We had slightly better luck at our next stop, Sunbeam Creek, where appropriately a watery sun appeared and a glimpse of blue sky between the soft wisps of fog.
We toyed briefly with the idea of returning to Reflection Lake but knew that it would still be some time before the mountain emerged from behind the clouds. As we drove on the fog closed in again almost immediately, reinforcing our decision to press on.
Our next stop was at Box Canyon where we did the half mile walk to the viewpoint. This lead us past lichen-covered rocks which looked rather atmospheric in the mist. There were pretty tiger lilies growing beside the path, also small-flowered penstemon, bunchberry and several I couldn’t identify.
At the furthest point of the trail it turns to cross a wooden bridge over the canyon. This is a slot canyon, narrow and deep. The waters of the Muddy Fork of the Cowlitz River tumble through it, 115 feet below the bridge.
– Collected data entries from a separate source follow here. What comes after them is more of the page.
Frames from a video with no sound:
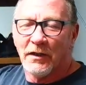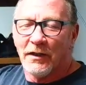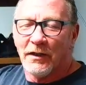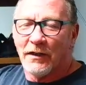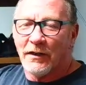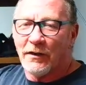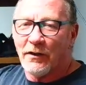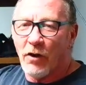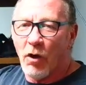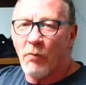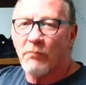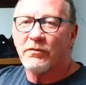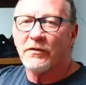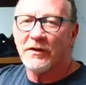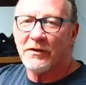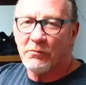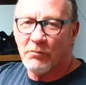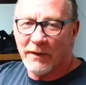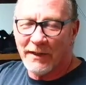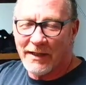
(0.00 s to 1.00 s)

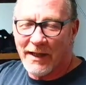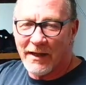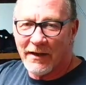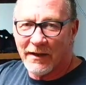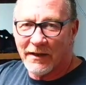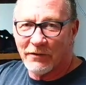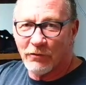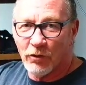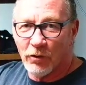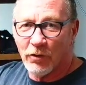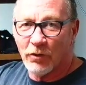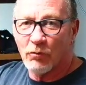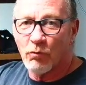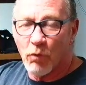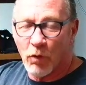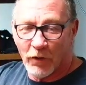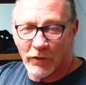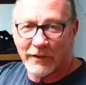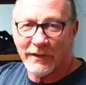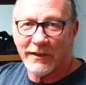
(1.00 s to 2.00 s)
Hopefully we get a good
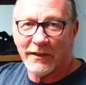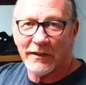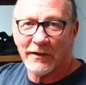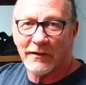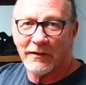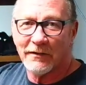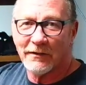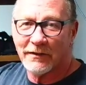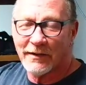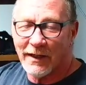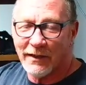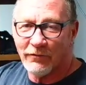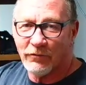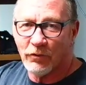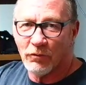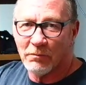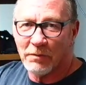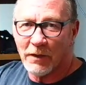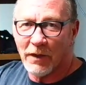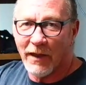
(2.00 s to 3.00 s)
working
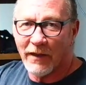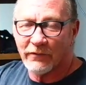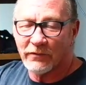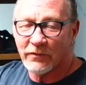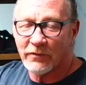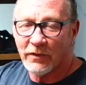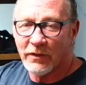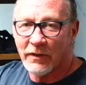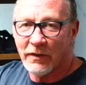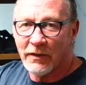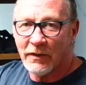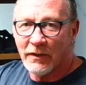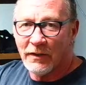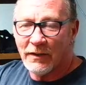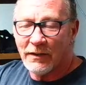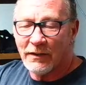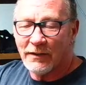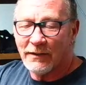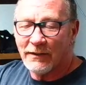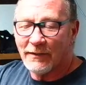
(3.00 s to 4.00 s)
K2 Plus.
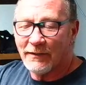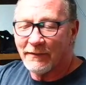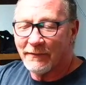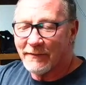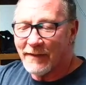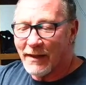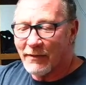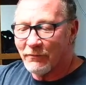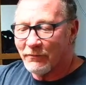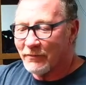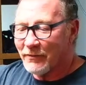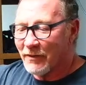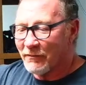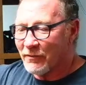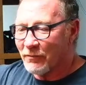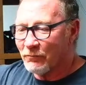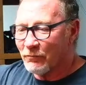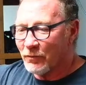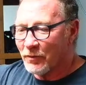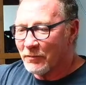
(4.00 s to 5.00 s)
That
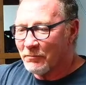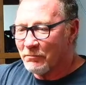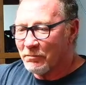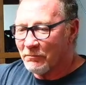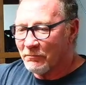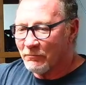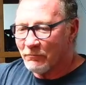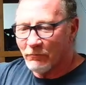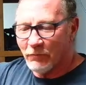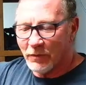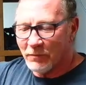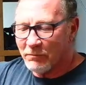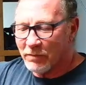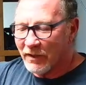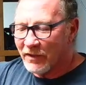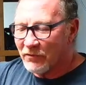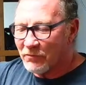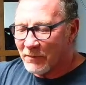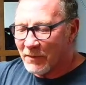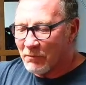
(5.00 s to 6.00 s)
nothing would
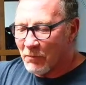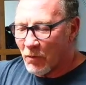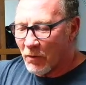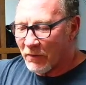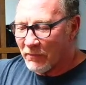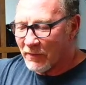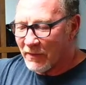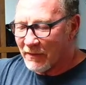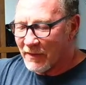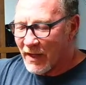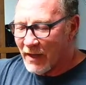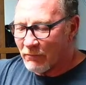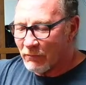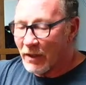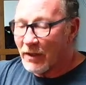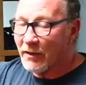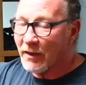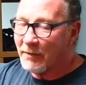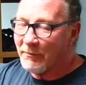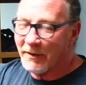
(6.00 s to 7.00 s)
please me more than that.
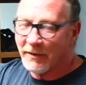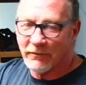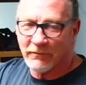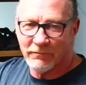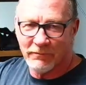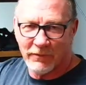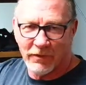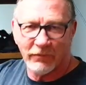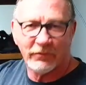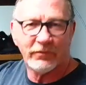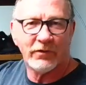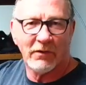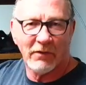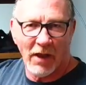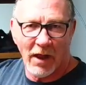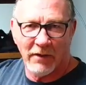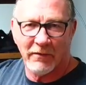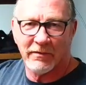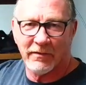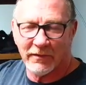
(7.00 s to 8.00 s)
Well, I mean, there's a
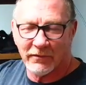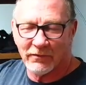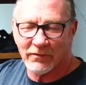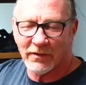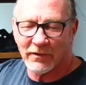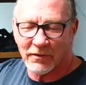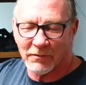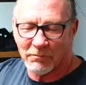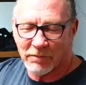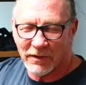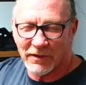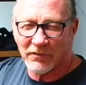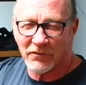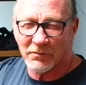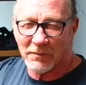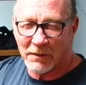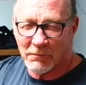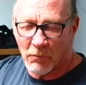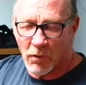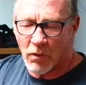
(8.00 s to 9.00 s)
lot of things that could please
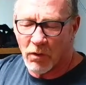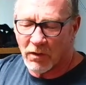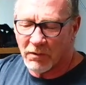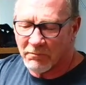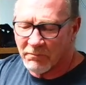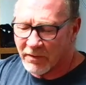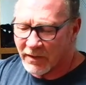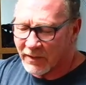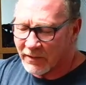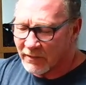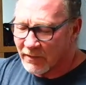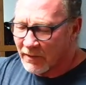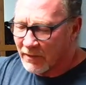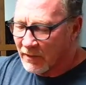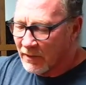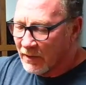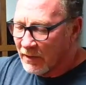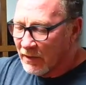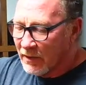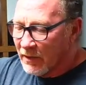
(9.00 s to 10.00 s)
me more, but
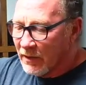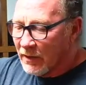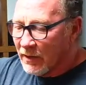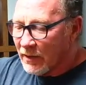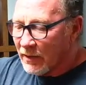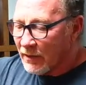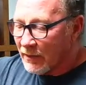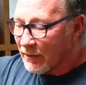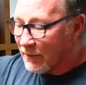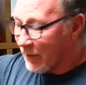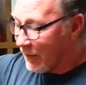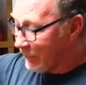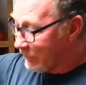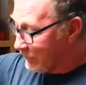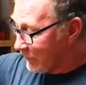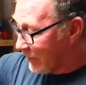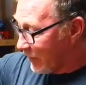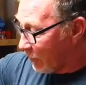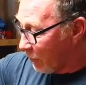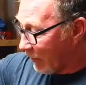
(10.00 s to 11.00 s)
I
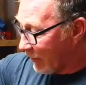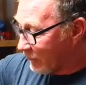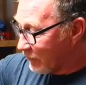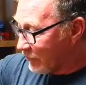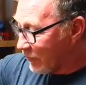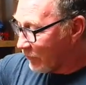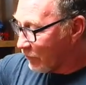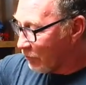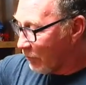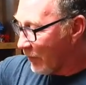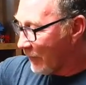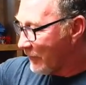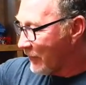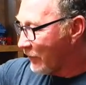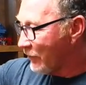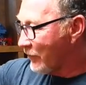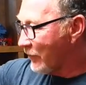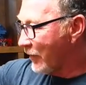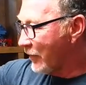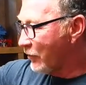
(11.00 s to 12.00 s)
just want
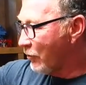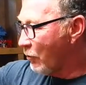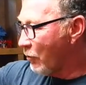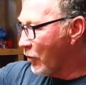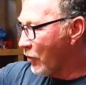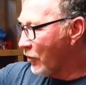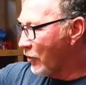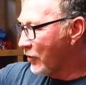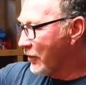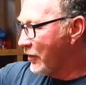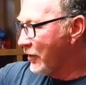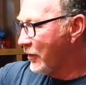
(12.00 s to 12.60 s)
this thing to work,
We crossed, then followed the river on its far side back to the road where another bridge, this time of stone, also afforded us good views.
Just before leaving the park we had a pleasant stroll on the short Hot Springs trail at Ohanapecosh. This was once the site of a spa-style resort, long since gone. The springs themselves are small and seemed to me to be warm rather than hot, with only a hint of gentle steam rising from one pool. But the surroundings were pretty and there were some lovely delicate grasses and wildflowers to photograph. I loved the softness of the grass seed heads.
Equally soft were the lichens and mosses that cloaked many of the trees here.
Ohanapecosh was our last stop in Mount Rainier National Park. It had been a brief visit but a fantastic one, especially on our first day when the sun shone and the air was fresh. But now it was time to move on – we were, after all, on a road trip.
And the road in question now was SR 12 which led us east, through ever-improving weather, towards White Pass. Before reaching that point however, Mount Rainier had one more surprise for us. We pulled over at a viewpoint when we spotted other cars parked there, to discover a wonderful view of the mountain. It had at last emerged from that morning’s shroud of fog and was now girdled with soft white cloud. Here we were able to say our farewells to this most majestic of peaks.
When I saw Ann-Christine’s Lens-Artists Challenge theme this week I immediately thought of the soft mists, soft grasses and soft lichens of this day.